Autoproduction – Inouïe Distribution
Pieternel van Oers : piano, compositions
Tommaso Montagnani : contrebasse
Nicolas Signat : batterie
Ce second trio vient d’être enregistré sous la houlette de la pianiste hollandaise Pieternel van Oers qui réside et joue à Paris. Et il ajoute de l’eau au moulin de ce que j’énonçais ci-dessus. S’il s’inscrit dans un fonctionnement identique et une même actualité, il présente autant de points communs que de différences ! Des tournures plus singulières, des parties rythmiques plus insistantes, des pistes plus éclatées, offrent un parcours vivant, sans doute moins abouti et travaillé que chez son confrère. Mais c’est un premier disque qui laisse entendre des potentialités à venir.
Aussi je ne les départagerai pas, heureux d’avoir pu les entendre tous les deux.
Sdban.
Cees Slinger & The Diamond Five/Pim & Ruud Jacobs/WesselIlken/Martin Verlinden/Toon van Vliet/Tony Vos/Herman Schoonderwalt/Frans Elsen/Boy Edgar Big Band/Rita Reys...

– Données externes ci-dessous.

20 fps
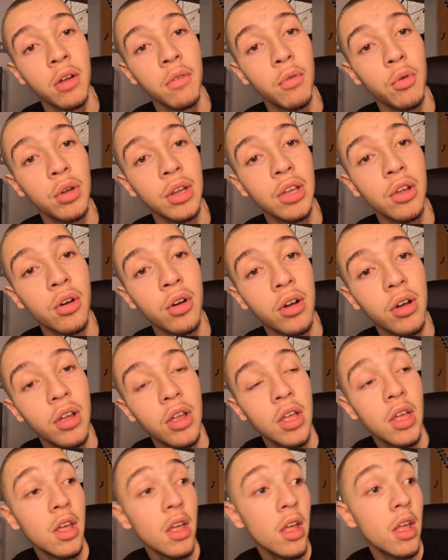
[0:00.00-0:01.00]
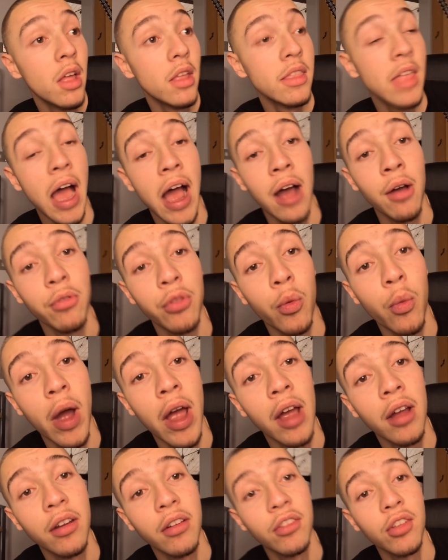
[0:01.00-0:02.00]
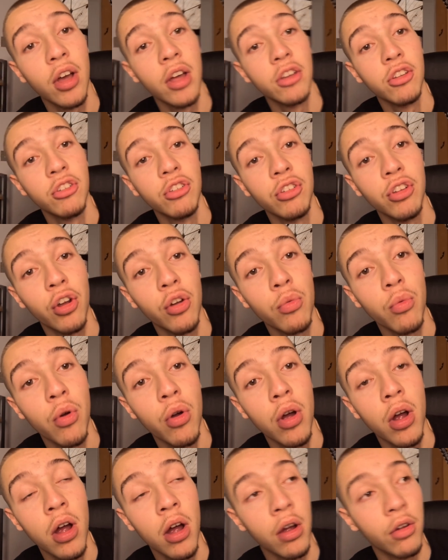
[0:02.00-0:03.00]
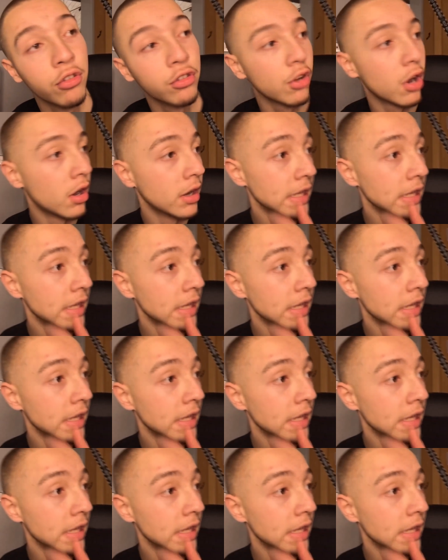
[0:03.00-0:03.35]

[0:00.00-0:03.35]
I've already got that out the way. I decided, you know what, I was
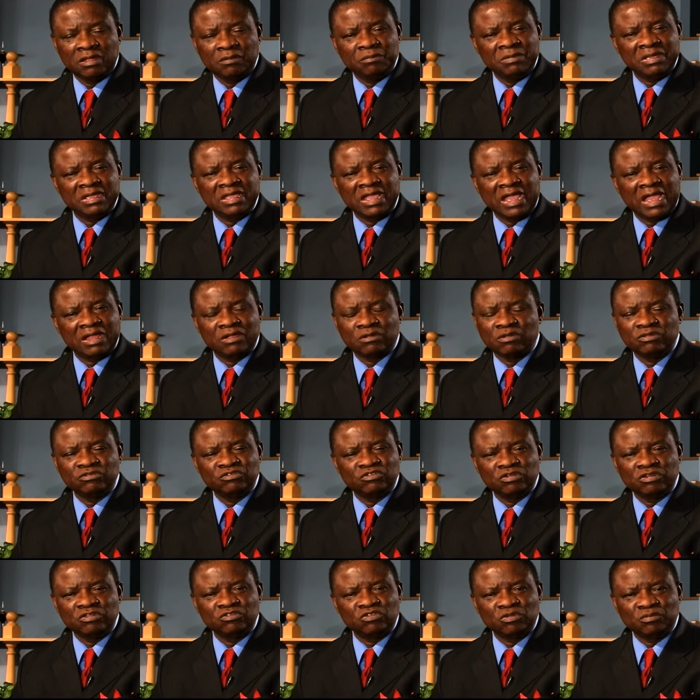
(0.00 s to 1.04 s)
May God
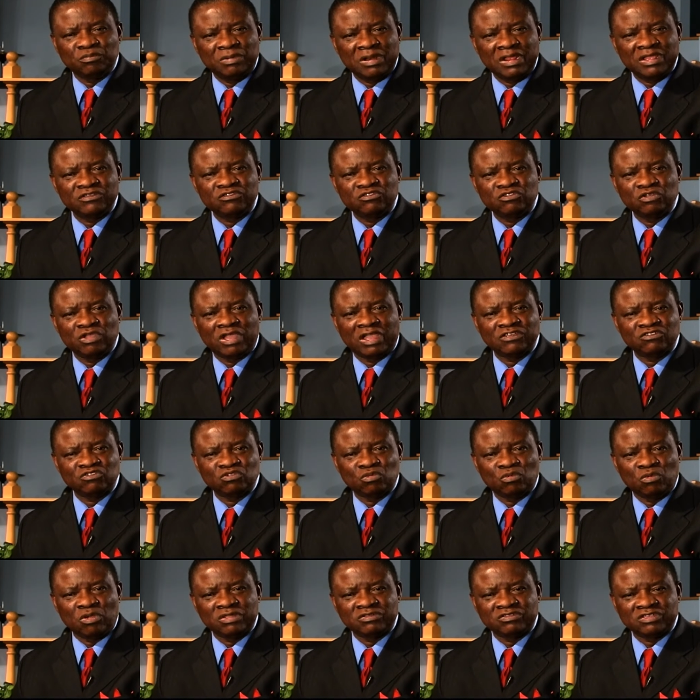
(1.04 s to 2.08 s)
continue to bless you as
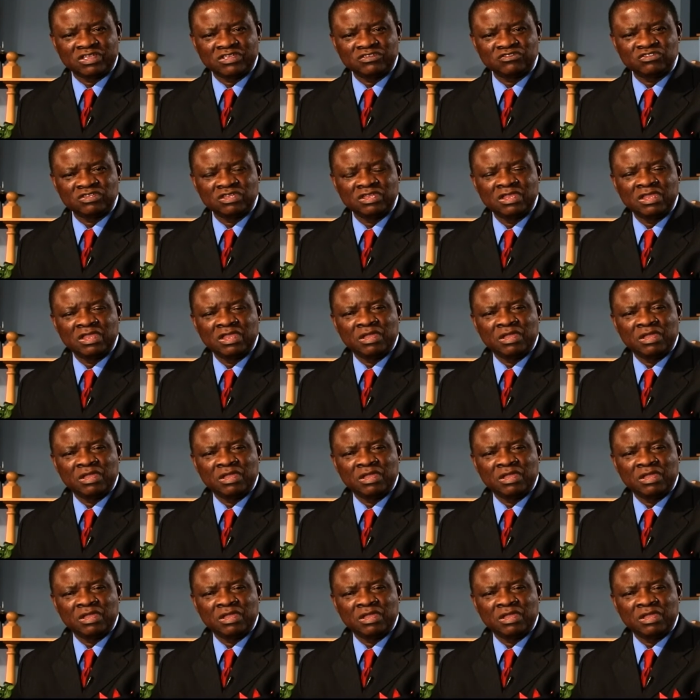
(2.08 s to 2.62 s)
you watch us.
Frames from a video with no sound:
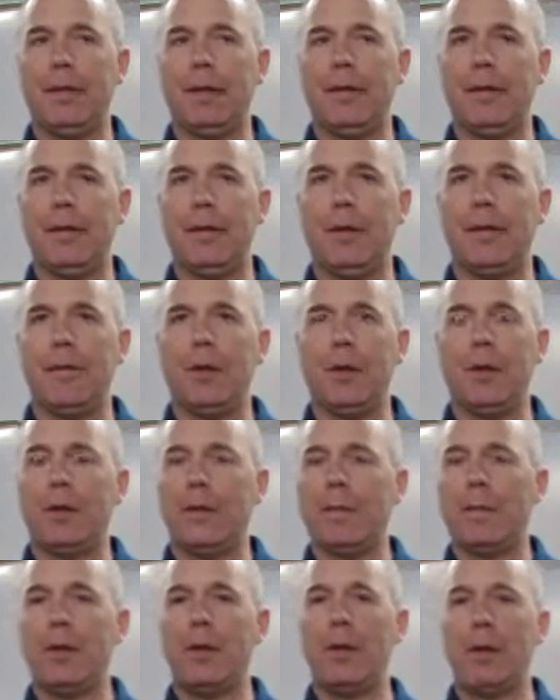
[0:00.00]

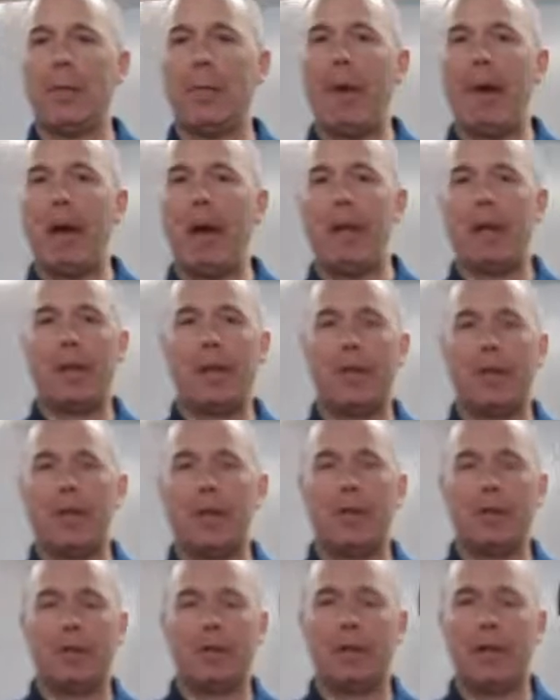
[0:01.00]
if you're in a panic
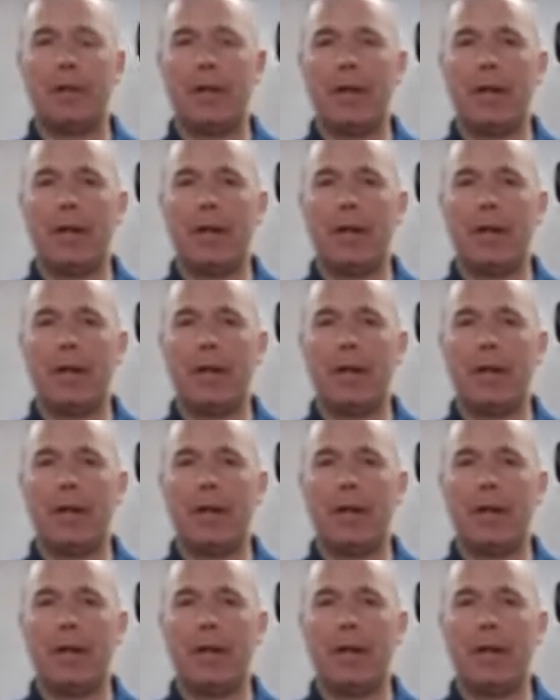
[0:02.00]
and you're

Et pour terminer, un vrai retour en arrière de six ou sept décennies ! En 18 plages, voici un joli petit catalogue de ce qu’était, à l’instar des autres pays européens, le jazz hollandais durant les années 50-60. Soit une musique post bop (et même assez cool) qui ne se distingue guère du jazz américain. Ce qui n’empêche pas d’y croiser d’excellents musiciens qui se sont frottés aux Américains et dont certains, comme la chanteuse Rita Reys, ici accompagnée par l’orchestre d’Oliver Nelson [1] [2] , ont fait carrière aux États-Unis. Voilà donc une bonne approche pour faire connaissance avec la scène hollandaise avant l’irruption tonitruante des Breuker, Mengelberg, Bennink et autres. On pourra simplement regretter que cette édition sur un seul CD soit un peu maigre et ne constitue pas une véritable anthologie.